Work to complete |
For the records below, output word for word the lines from the one with "[0:01.00-0:02.00]" up to and including the one with "Transcript, with fillers: here". No pictures.

[Stored data entries]
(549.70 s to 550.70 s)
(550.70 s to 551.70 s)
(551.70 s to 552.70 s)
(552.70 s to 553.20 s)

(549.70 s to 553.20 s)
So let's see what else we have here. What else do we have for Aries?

...

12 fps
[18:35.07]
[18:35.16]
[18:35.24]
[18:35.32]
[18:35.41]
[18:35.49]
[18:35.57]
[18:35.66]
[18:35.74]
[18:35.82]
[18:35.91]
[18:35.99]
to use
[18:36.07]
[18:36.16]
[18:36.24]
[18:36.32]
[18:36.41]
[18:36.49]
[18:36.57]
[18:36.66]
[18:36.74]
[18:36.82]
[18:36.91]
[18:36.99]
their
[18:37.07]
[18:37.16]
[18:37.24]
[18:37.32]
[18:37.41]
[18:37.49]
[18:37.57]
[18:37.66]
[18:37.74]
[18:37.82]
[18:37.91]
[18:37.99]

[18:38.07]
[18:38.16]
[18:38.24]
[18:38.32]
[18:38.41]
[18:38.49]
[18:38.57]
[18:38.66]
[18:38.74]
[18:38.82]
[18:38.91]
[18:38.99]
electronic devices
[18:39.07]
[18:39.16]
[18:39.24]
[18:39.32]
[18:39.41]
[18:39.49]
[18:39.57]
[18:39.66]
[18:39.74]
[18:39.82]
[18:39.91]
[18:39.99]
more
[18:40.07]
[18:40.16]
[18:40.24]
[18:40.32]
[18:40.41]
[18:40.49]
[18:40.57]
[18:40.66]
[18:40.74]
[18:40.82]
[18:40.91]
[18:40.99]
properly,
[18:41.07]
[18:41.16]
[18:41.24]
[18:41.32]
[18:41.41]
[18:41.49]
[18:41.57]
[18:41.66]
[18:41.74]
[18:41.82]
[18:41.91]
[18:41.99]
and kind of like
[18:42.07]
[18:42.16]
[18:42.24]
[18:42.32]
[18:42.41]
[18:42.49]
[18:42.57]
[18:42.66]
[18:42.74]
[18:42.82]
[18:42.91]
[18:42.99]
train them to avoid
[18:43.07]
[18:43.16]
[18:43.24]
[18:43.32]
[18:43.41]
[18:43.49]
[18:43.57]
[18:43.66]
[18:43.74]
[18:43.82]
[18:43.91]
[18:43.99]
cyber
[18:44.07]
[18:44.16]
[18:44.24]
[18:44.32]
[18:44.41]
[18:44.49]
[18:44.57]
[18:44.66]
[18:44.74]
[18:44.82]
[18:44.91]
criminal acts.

* * *

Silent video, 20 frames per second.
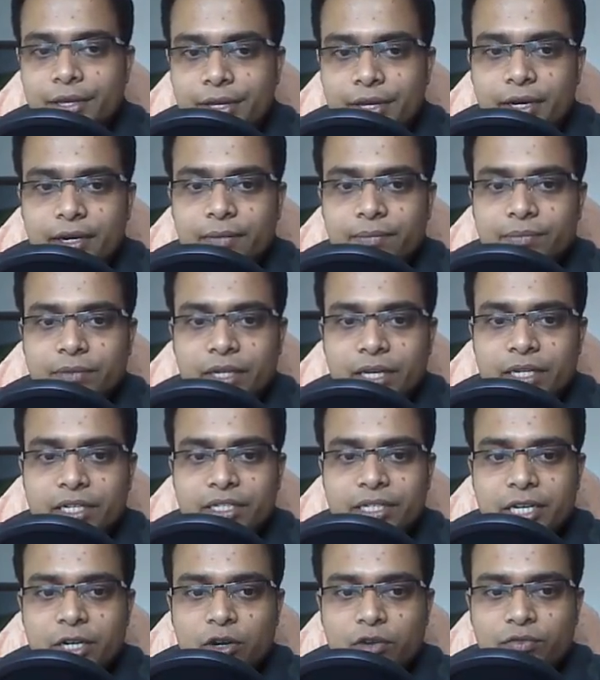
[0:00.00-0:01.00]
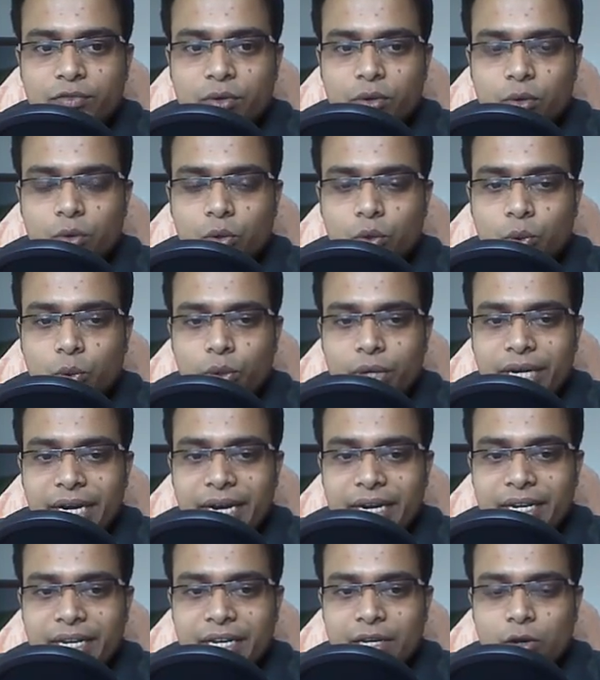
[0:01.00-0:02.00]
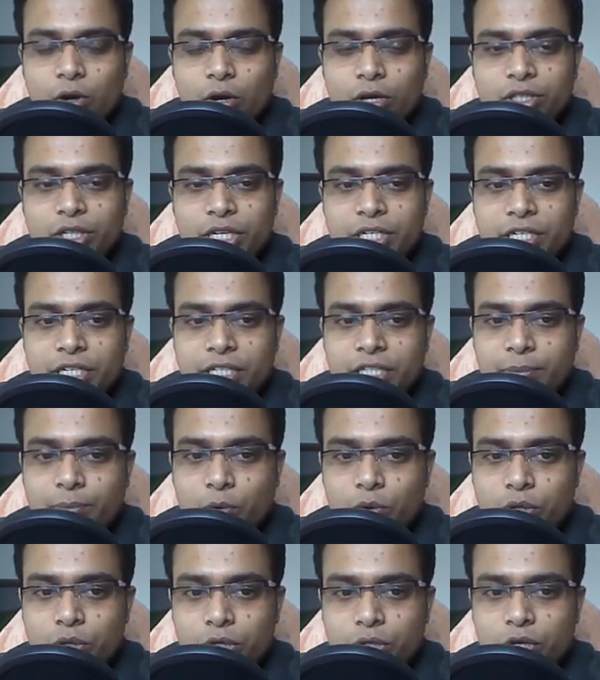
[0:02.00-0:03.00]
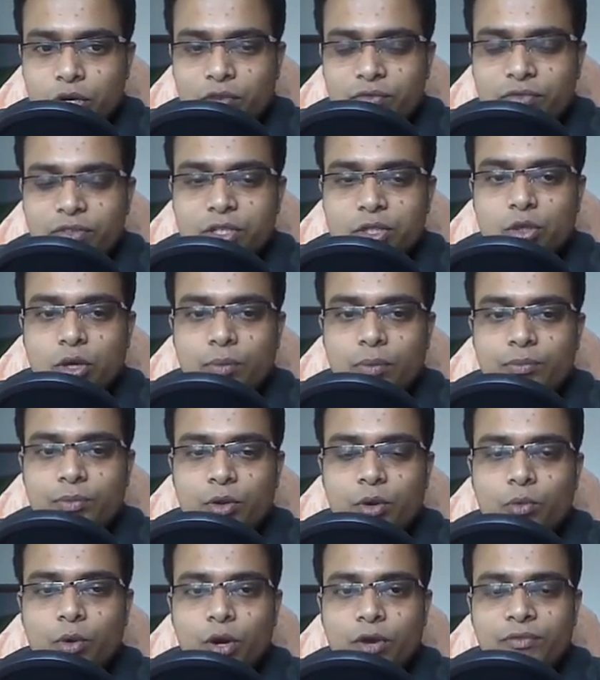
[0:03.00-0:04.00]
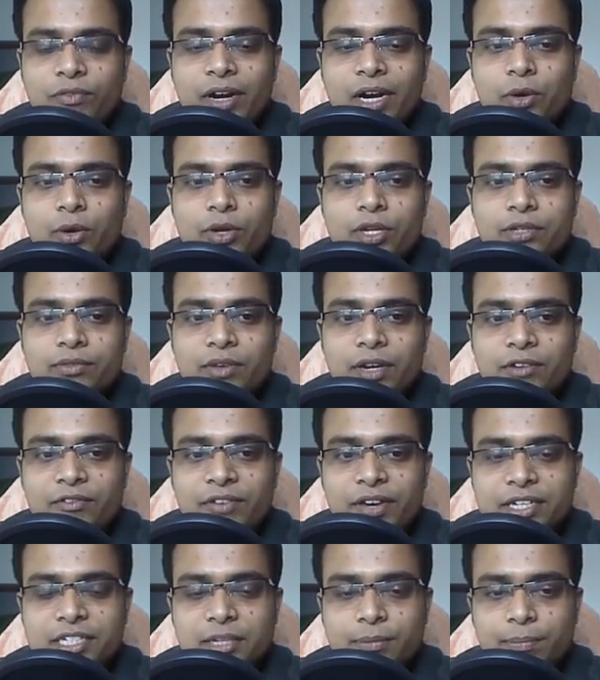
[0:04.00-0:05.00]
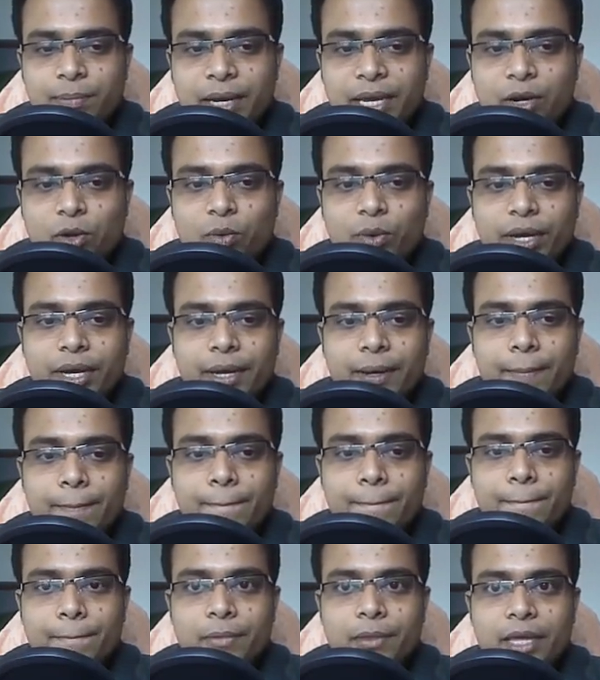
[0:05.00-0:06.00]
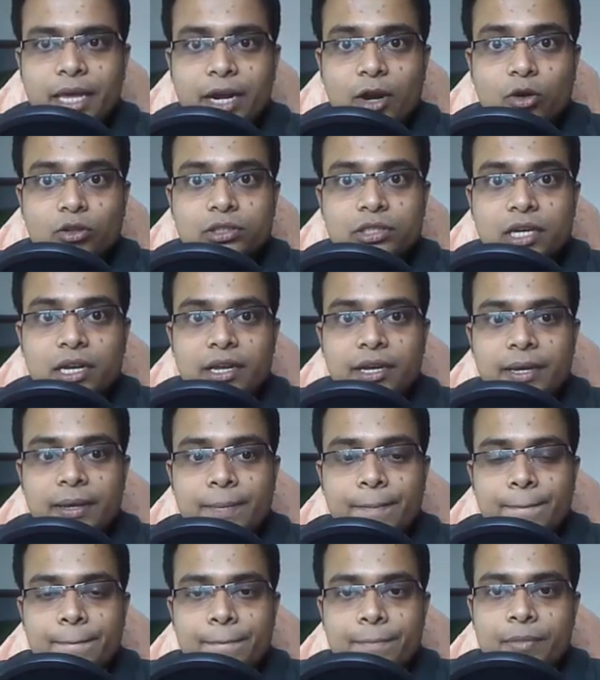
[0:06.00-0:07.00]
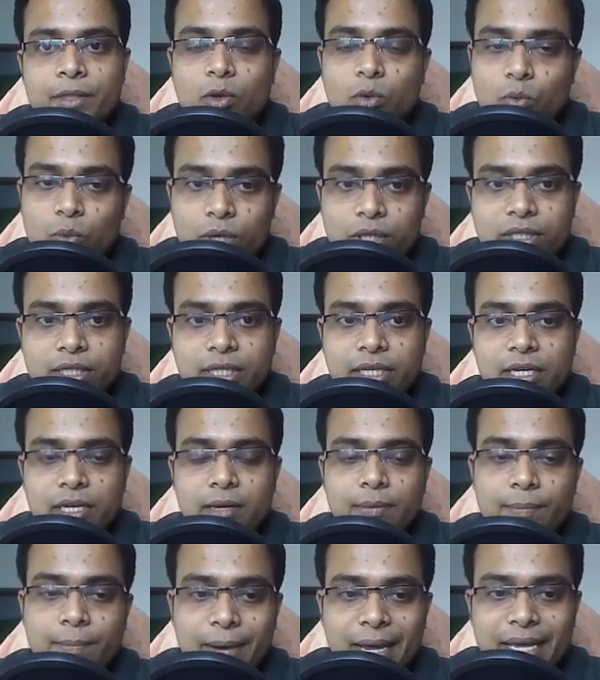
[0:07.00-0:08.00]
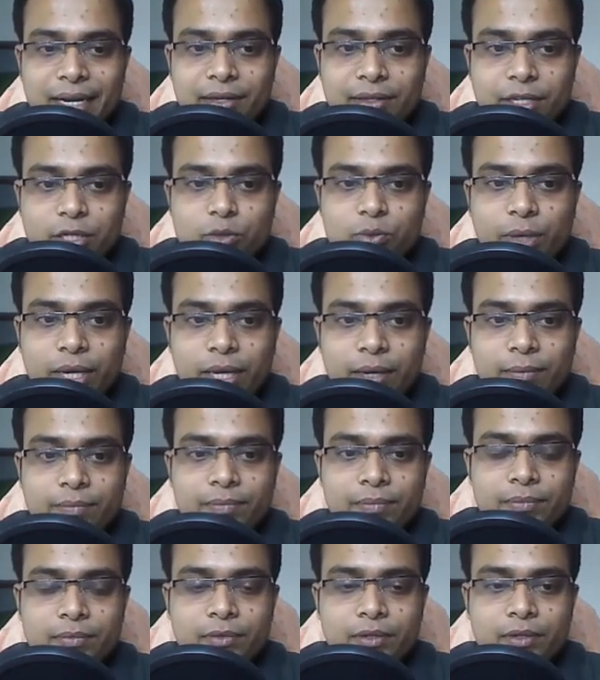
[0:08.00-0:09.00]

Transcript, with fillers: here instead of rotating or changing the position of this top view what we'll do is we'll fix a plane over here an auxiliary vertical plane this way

Response box |
[0:01.00-0:02.00]
[0:02.00-0:03.00]
[0:03.00-0:04.00]
[0:04.00-0:05.00]
[0:05.00-0:06.00]
[0:06.00-0:07.00]
[0:07.00-0:08.00]
[0:08.00-0:09.00]

Transcript, with fillers: here instead of rotating or changing the position of this top view what we'll do is we'll fix a plane over here an auxiliary vertical plane this way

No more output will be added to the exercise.